Trattamento domiciliare a base di Idrossiclorochina, Azitromicina ed Eparina: è questa la terapia che è stata ideata da un gruppo di medici che si sono incontrati, se così si può dire, su una chat di WhatsApp.

L’idea di mettere in comunicazione tra loro più specialisti allo scopo di progettare insieme un percorso con cui affrontare il Covid-19, è venuta, agli inizi della diffusione del virus, ai medici Andrea Mangiagalli e Laura Frosali, che hanno così creato il gruppo ‘Medici in prima linea’.

I principi su cui si fonda il trattamento sono stati messi in chiaro sin da subito: curare a casa, evitando dunque l’ospedalizzazione, e farlo al manifestarsi dei primissimi sintomi. Un metodo, a quanto racconta il Dott. Mangiagalli, che ha funzionato: oltre 1500 pazienti guariti e nessun decesso.

Ma se questa terapia è così efficace, perché nessuno ne parla? E soprattutto, di fronte al successo di questi medici, com’è possibile che l’Idrossiclorochina venga ancora indicata non solo come inutile contro il Covid, ma addirittura nociva per chi la prende?

Queste sono le domande che Francesco Vergovich e Fabio Durani hanno rivolto al Dott. Andrea Mangiagalli. Ecco come ha risposto lui nel corso della diretta di ‘Un giorno speciale’.

“L’Idrossiclorochina funziona, ma vogliono smontarla! Costa solo 5 dollari…” ▷ Dott. Mangiagalli

“Tutti gli studi fatti sono stati eseguiti o in pazienti ricoverati in gravi condizioni o con il farmaco utilizzato in fase preventiva di malattia. Hanno dimostrato di non funzionare perché nessuno studio è stato fatto nei pazienti domiciliari con sintomi. La maggior parte dei lavori dicono che non serve ed è giusto così perché un paziente grave dell’Idrossiclorochina non se ne fa nulla, così come non se ne fa nulla un paziente che non ha sintomi. Noi utilizzandolo nella fase precoce otteniamo risultati che finora nessuno ha visto.

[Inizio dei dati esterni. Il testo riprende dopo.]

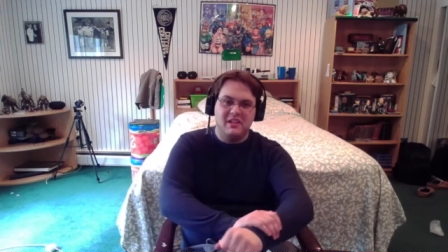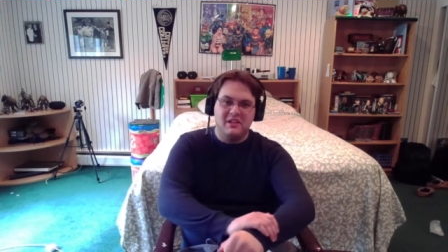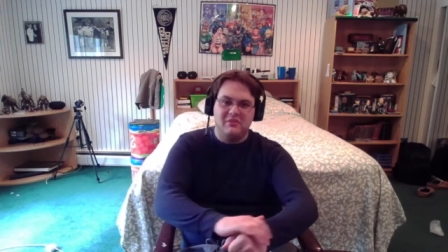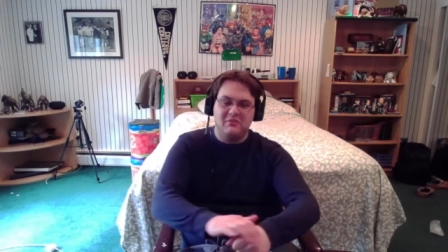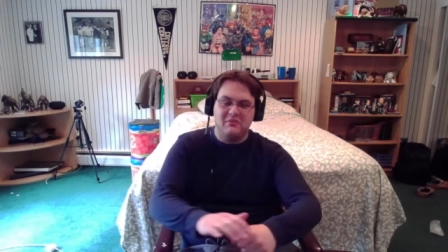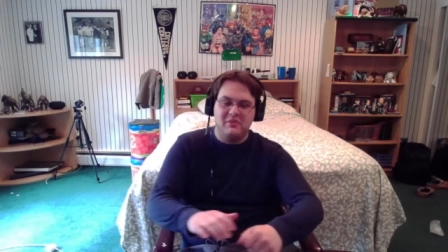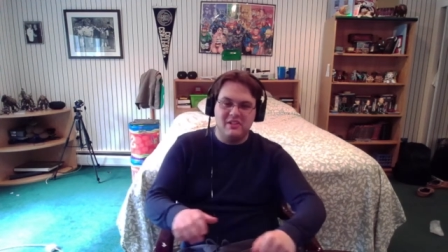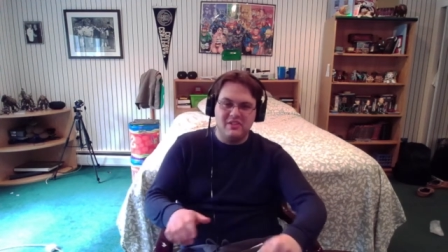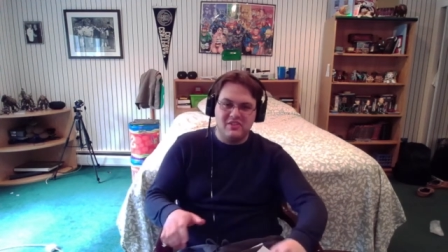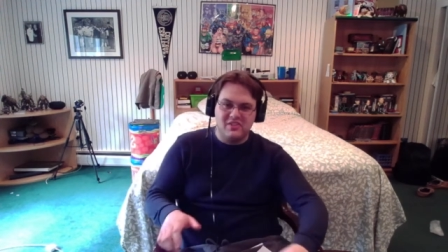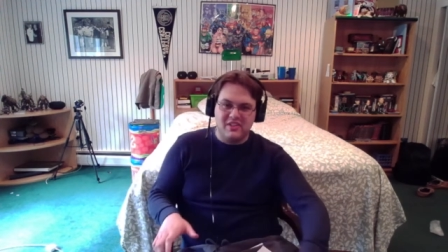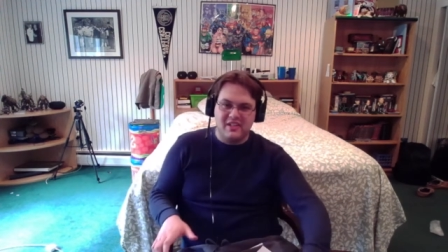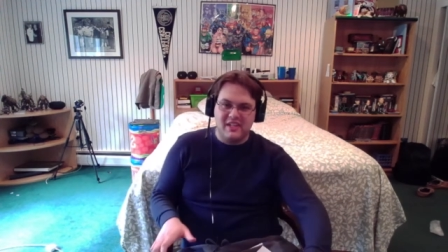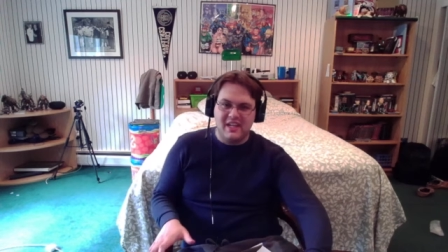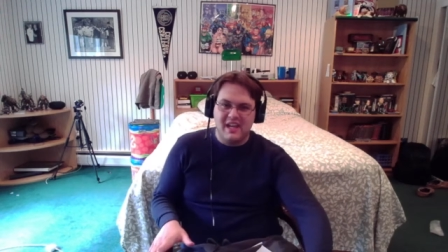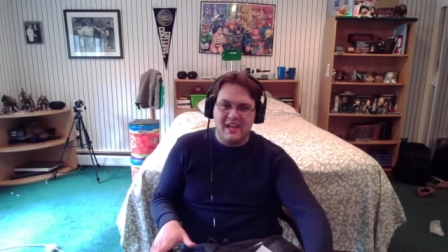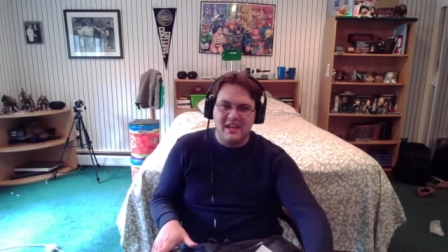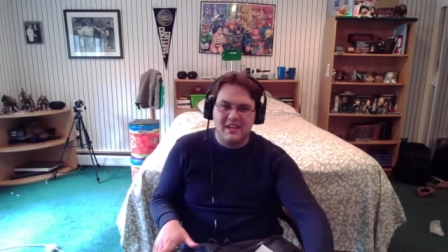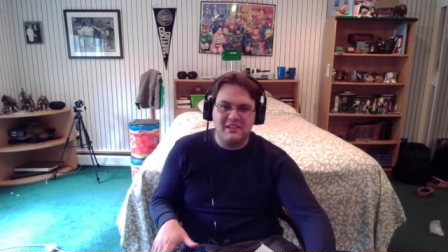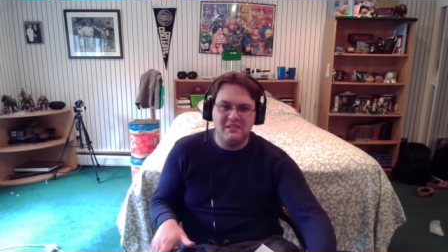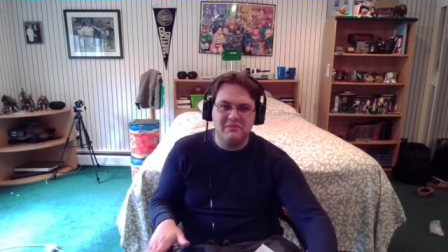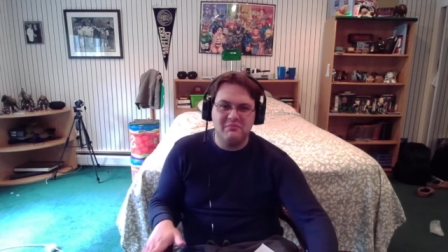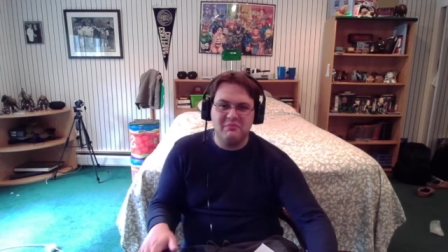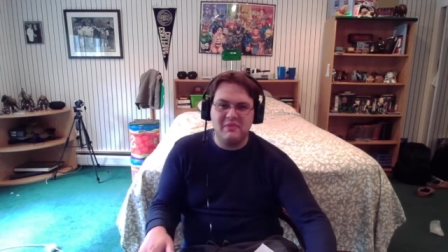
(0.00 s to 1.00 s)
which
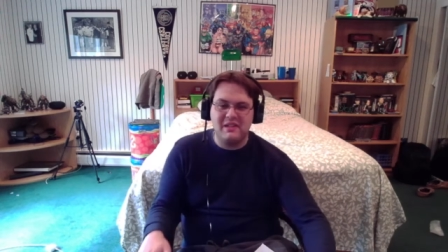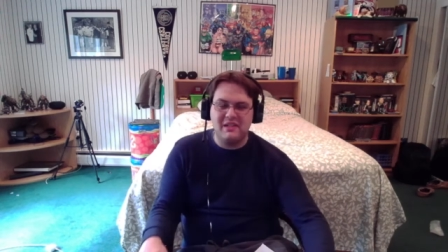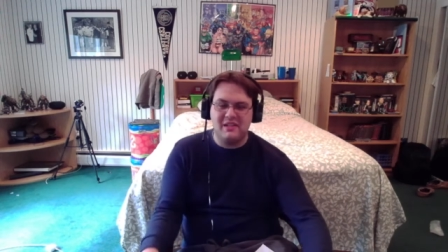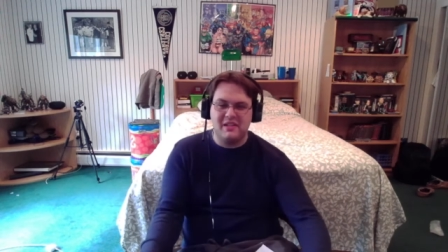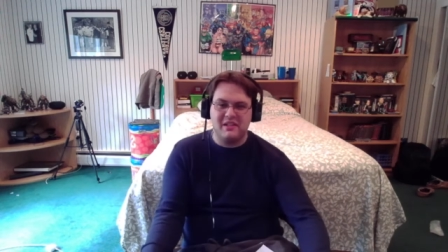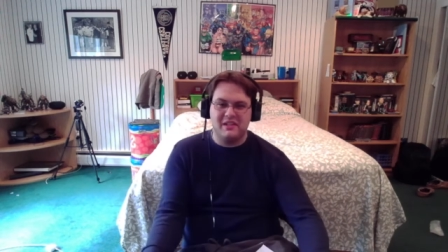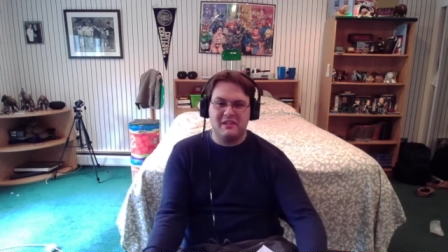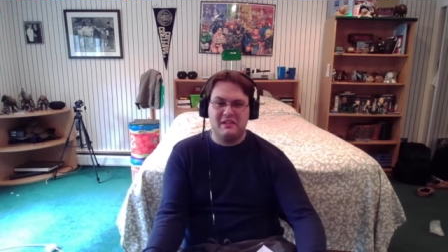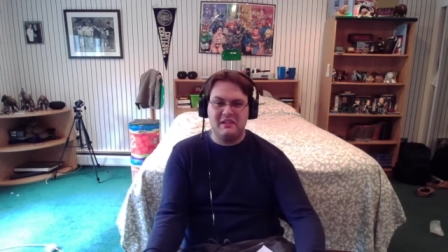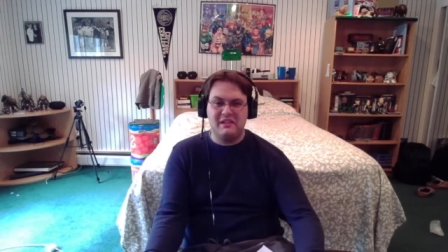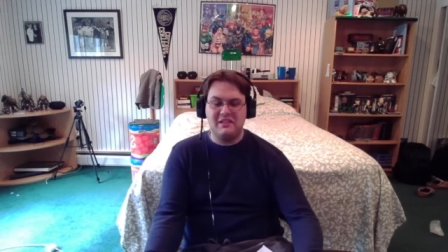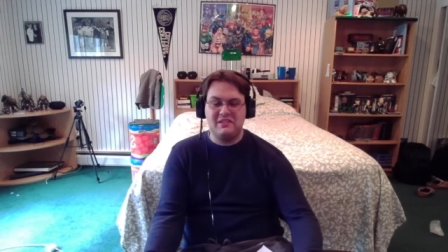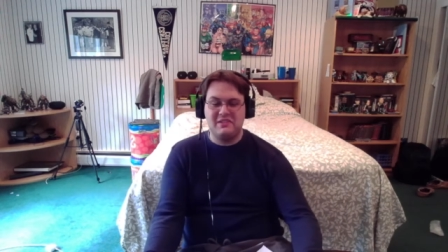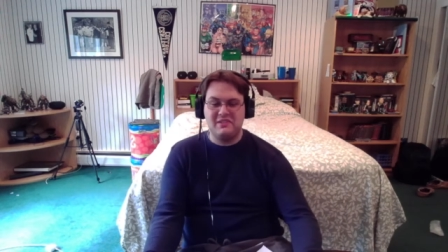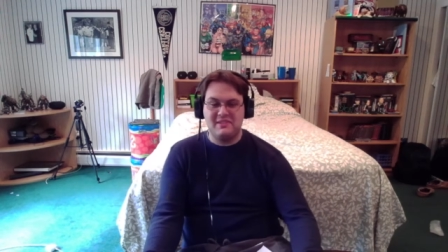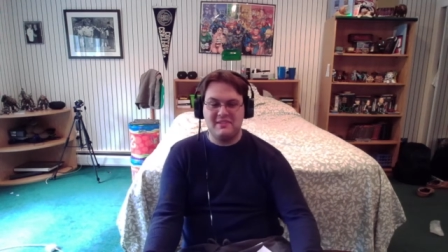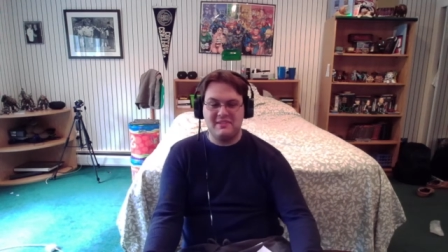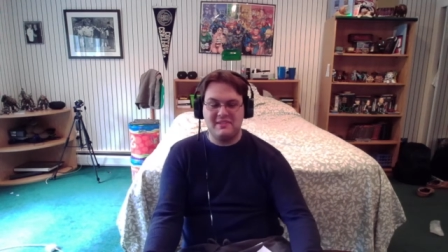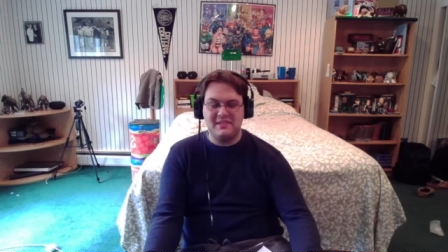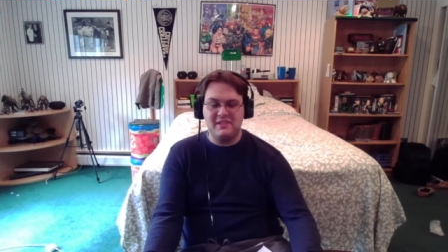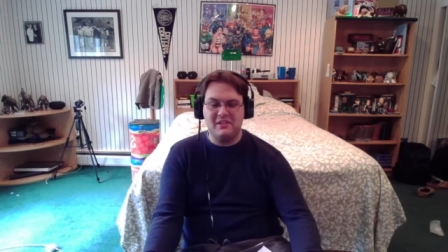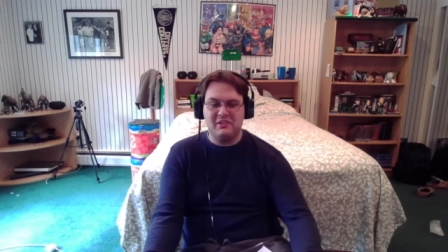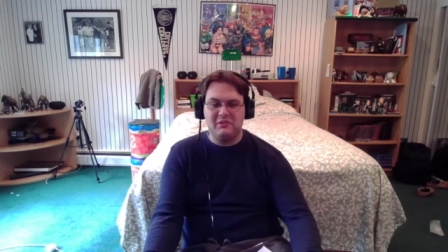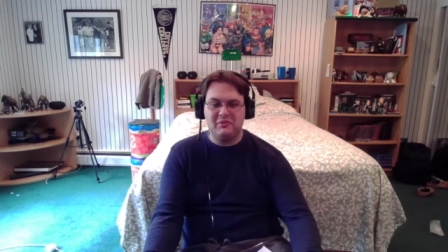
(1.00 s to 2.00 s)
again is
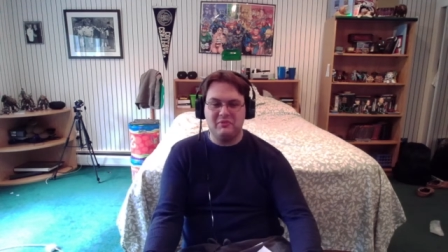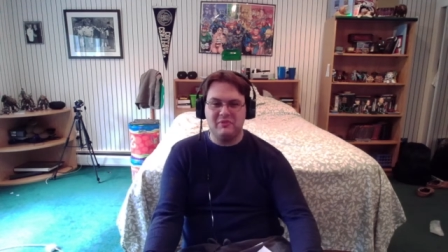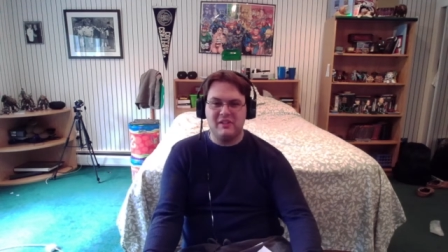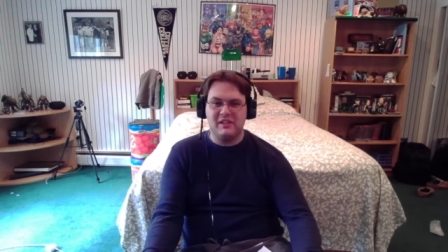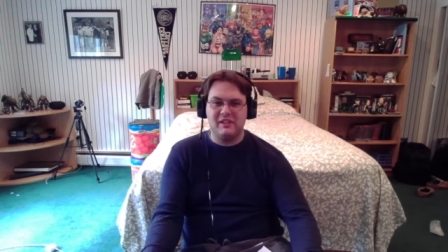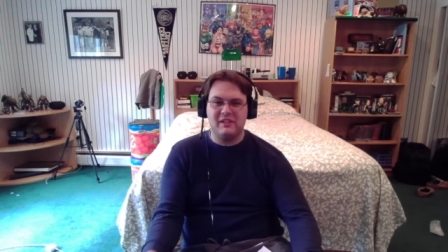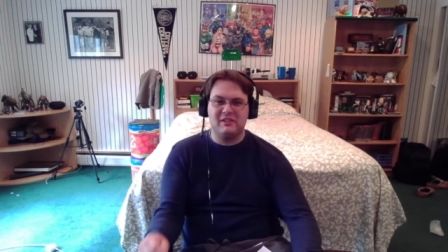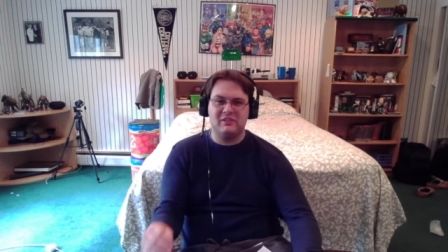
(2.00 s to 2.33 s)
still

L’Idrossiclorochina è un farmaco che in 40 anni non ha mai ammazzato nessuno. Che adesso improvvisamente un farmaco che ha curato milioni di persone per milioni di dosi sia diventato un killer potenziale è una cosa che non sta né in cielo né in terra. Non è credibile da nessun punto di vista.
Tutta questa infodemia sta cercando probabilmente di smontare una possibilità di terapia con un farmaco che negli altri paesi trovate al costo di 5 dollari”.